A curveball from Andy Milne, onetime keyboardist for Steve Coleman’s M-Base Collective and leader of the similarly funk/fusion-charged Dapp Theory, sounds like most people’s straight shots: acoustic piano music with a melodic foundation and a consistent approach throughout. He throws out two such curveballs with Dreams and False Alarms, a solo recording of not-quite-standards from the rock era (plus three originals), and Scenarios, a duo with Dapp Theory harmonica player Grégoire Maret. The real surprise, however, is that Milne is a lyrical player, one of bewitching tenderness and even subtlety.
Of the two, Dreams is superior. Its opener, Joni Mitchell’s “Amelia,” sets the tone for the disc: a funky intro, settling immediately into quiet beauty. Milne’s variations on Mitchell’s melody mostly tug at the heart, but occasionally explode with avant-garde fireworks that ignore the heart for the gut. Still, melody remains his focus, even as he rebuilds some songs from the ground up. Milne makes the Police’s upbeat “Message in a Bottle” a slow introspection, so sensitive it’s liable to draw tears, and alternates between soft lyricism and stomping on “I Shot the Sheriff,” in which Milne never plays a reggae beat but masterfully implies one. He gets his out-music jollies with his originals, tellingly the album’s shortest tracks; none are particularly memorable, although “Geewas” has freewheeling rhythm and harmonies reminiscent of Monk or Coleman.
Scenarios is more problematic. Maret has a high-pitched harmonica sound that works well in Dapp Theory as a counterpoint to the heavy bass. It also works here, in the tracks on which Milne’s low register is prominent. On the improvised “Pharos of Alexandria,” the harmonica assumes a flutelike quality that trails off eerily in the spaces between piano phrases. Otherwise, it’s simply shrill, and Maret’s music is often precious-he makes a transparent attempt to sound folksy in Dizzy Gillespie’s “Con Alma.” The cloying is partly because Maret doesn’t play chords: a thicker texture would bring his harmonica some much-needed edge.
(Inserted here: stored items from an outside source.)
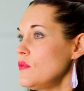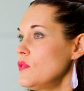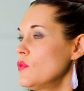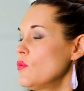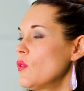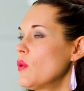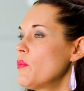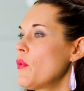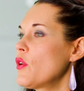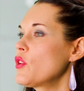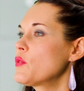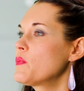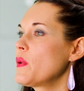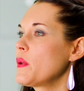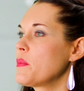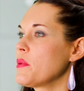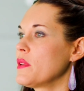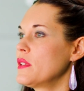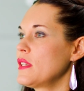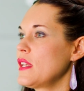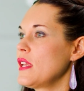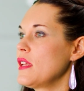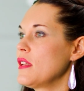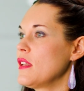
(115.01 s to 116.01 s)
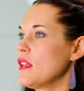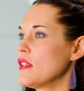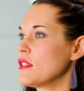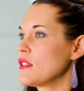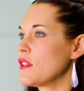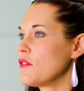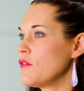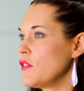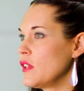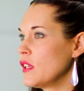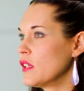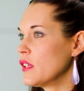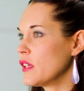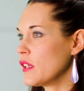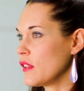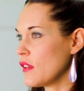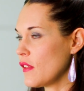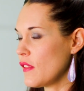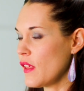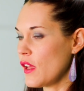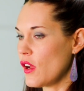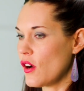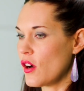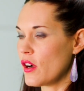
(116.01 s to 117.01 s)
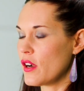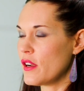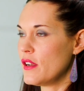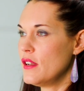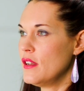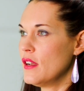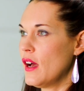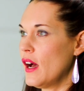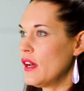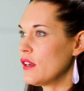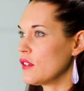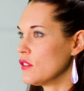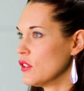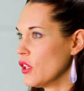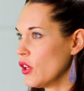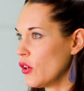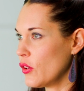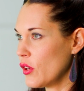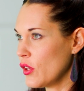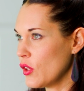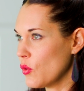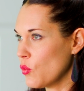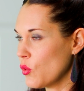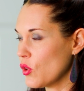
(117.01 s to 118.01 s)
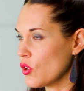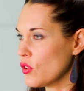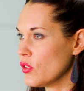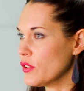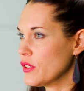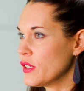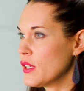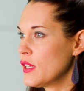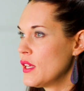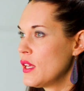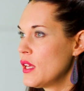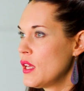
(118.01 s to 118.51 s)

What most people need is the feeling that they are not alone in the world,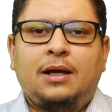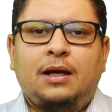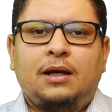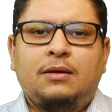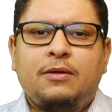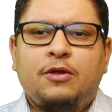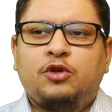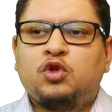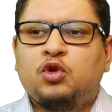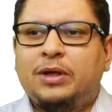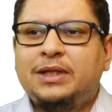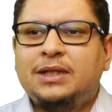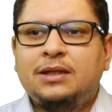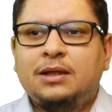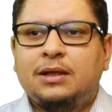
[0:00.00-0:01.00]
The
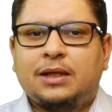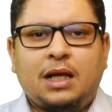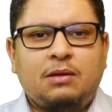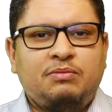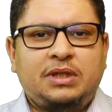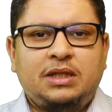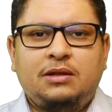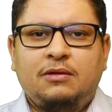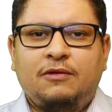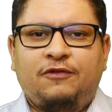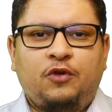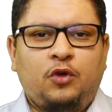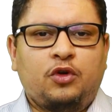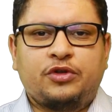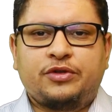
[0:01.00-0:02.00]
training can be
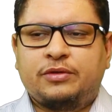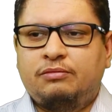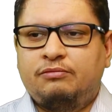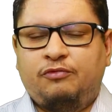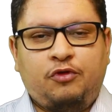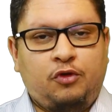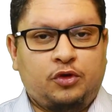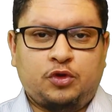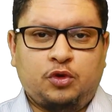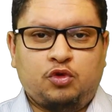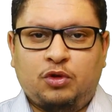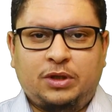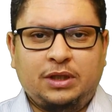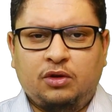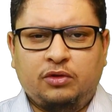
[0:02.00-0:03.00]
first the
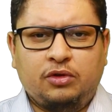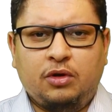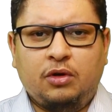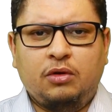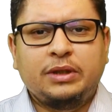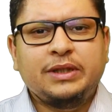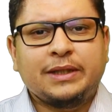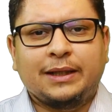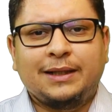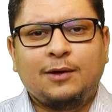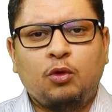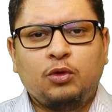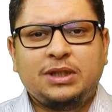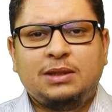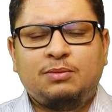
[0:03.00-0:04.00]
training on the
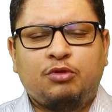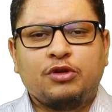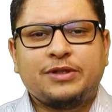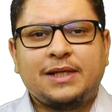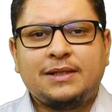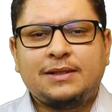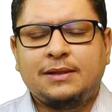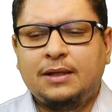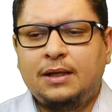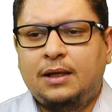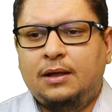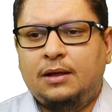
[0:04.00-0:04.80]
internal audit process,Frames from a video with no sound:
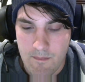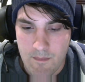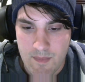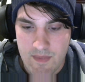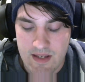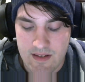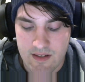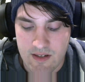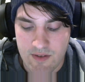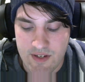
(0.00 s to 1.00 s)
And
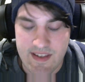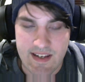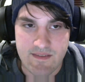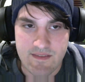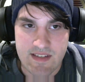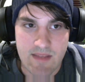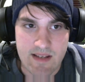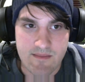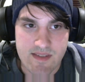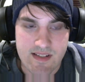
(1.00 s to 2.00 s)
when you think of team
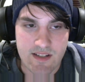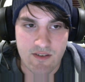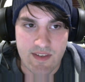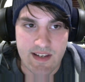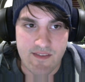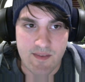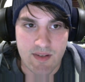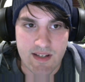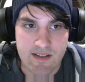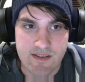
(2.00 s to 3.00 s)
names, you don't think of the
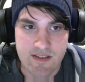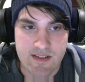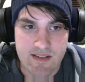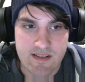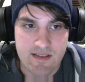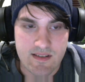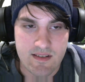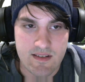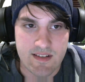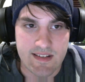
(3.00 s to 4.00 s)
players. It's
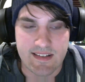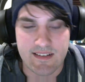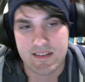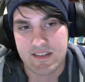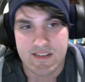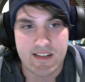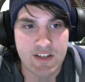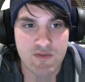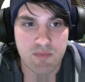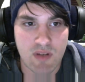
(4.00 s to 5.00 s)
just a
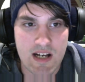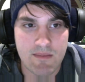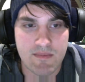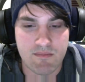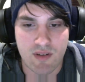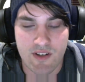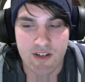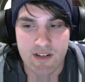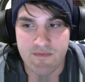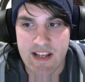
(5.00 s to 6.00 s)
huge blob and blur
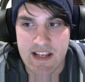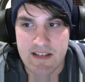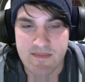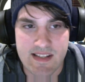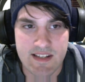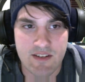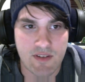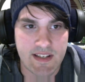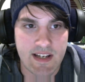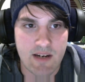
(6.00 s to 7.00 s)
of names that you don't really
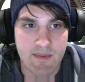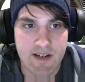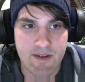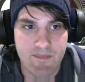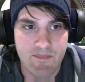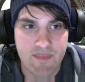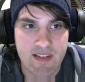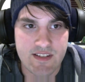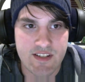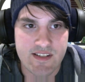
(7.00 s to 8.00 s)
care about because
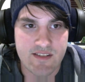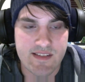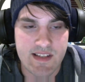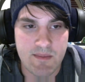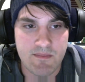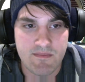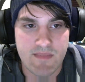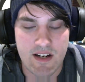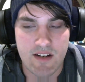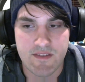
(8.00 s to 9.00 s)
you just don't see them that
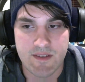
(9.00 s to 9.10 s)
often.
Milne, on the other hand, is in fine form throughout. His chording alone can be tender (“Follow Me [Improvisation No. 6]”), and he plays melodies with the starkness and delicacy of striking a crystal goblet (“Steps from Body to Soul”). As for the guest players, Anne Drummond’s flute is almost imperceptible, but Gretchen Parlato provides the most haunting moment with her double-tracked vocal (high- and low-voiced) on Scenario’s closing “Moon River.”